The literature was first consulted to identify items addressing the content of the six main constructs that form AO. 16 items were identified that reflect the type of activities mentioned by the respondents. All the interviews were then reviewed carefully to generate items that could be included in the final questionnaire. 34 items were generated, then a questionnaire containing the 50 items designed to assess the measure's properties was emailed to a total of 10 academics in four different countries: the UK, USA, Australia and Malaysia. Respondents were asked to review the items based on clarity, relevance and specificity (Church and Waclawski, 2001). After receiving four questionnaires and on the basis of the detailed comments, some items were modified and others were eliminated.

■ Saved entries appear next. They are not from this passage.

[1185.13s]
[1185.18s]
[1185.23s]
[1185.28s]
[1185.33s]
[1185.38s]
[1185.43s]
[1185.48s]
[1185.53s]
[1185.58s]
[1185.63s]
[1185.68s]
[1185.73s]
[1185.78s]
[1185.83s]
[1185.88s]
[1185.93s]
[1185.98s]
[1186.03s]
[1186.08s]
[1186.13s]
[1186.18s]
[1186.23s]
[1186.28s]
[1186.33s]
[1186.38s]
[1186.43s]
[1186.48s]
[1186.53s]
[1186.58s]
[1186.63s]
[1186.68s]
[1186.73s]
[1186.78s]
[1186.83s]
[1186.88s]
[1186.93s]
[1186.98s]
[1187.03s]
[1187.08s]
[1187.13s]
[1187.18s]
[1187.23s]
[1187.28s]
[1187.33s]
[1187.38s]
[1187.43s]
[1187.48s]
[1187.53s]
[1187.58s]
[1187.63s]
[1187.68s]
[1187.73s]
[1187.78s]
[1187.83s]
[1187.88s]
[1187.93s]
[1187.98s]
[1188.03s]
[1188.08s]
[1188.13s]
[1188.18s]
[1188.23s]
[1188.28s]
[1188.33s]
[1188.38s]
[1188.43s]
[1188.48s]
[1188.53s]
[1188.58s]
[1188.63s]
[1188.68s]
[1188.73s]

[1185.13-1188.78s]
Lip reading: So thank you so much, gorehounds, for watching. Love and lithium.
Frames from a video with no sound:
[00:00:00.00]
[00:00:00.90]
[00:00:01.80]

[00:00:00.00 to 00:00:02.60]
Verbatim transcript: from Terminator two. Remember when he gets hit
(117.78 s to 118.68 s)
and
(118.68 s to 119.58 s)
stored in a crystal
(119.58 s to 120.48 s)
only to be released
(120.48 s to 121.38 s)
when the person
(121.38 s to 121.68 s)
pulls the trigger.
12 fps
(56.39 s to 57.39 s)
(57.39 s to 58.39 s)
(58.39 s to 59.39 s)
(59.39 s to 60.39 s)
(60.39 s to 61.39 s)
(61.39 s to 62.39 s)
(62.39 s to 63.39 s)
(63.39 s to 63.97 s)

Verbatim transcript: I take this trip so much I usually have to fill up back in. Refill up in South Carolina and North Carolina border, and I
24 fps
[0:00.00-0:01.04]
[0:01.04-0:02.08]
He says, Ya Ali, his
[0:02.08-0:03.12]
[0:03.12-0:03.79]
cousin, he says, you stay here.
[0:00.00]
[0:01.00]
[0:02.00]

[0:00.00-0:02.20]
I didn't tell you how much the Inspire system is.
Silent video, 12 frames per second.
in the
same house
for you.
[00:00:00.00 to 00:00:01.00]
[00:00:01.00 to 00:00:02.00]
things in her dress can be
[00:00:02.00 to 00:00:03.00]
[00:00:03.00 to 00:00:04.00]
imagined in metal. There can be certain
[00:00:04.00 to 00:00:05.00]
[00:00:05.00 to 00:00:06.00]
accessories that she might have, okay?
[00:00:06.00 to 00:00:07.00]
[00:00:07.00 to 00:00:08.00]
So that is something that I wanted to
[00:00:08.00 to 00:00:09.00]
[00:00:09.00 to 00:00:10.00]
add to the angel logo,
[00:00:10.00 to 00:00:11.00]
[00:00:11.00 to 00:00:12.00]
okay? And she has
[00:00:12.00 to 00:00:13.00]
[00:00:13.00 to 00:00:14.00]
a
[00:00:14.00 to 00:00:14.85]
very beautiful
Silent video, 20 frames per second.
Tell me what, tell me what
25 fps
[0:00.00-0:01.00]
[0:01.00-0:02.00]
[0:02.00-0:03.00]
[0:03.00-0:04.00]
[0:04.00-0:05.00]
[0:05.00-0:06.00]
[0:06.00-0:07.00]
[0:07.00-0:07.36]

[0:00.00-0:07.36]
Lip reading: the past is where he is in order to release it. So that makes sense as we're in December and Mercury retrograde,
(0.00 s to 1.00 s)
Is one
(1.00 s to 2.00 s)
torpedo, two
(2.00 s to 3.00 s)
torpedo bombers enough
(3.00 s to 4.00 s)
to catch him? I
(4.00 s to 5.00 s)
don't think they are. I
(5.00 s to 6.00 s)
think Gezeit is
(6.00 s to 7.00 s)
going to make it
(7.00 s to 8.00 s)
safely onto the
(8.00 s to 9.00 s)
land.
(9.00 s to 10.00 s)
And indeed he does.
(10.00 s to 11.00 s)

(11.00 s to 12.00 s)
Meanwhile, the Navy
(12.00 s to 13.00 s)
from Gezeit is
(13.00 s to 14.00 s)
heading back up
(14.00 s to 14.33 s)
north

The revised scale was then subjected to a second stage of pretesting by asking five head of DAROs in the UK HE sector to further comment on the research instrument. Very few comments were made and very few concerns were noted. The final structured questionnaire consisted of 50 items and respondents were asked to express their level of agreement based on a five-point Lickert scale running from very strongly disagree up to very strongly agree. “Not Applicable” options were included. Alumni engagement was measured using six items, while resource attractions was measured using 5 items (see table1). However, because HE is slow moving, both constructs will be measured over a three-year period instead of the traditional one-year period.
Insert Table1 Here
The population was all UK higher education institutions with university status. No sampling procedures were carried out as surveying all 129 universities was feasible. Of the 129 questionnaires distributed to the directors of development and alumni relations via Surveymonkey, 71 were returned, which resulted in a response rate of 55%. After excluding three questionnaires due to their partial completeness, 68 usable ones remained for the final data analysis. Data collection lasted for nearly three months.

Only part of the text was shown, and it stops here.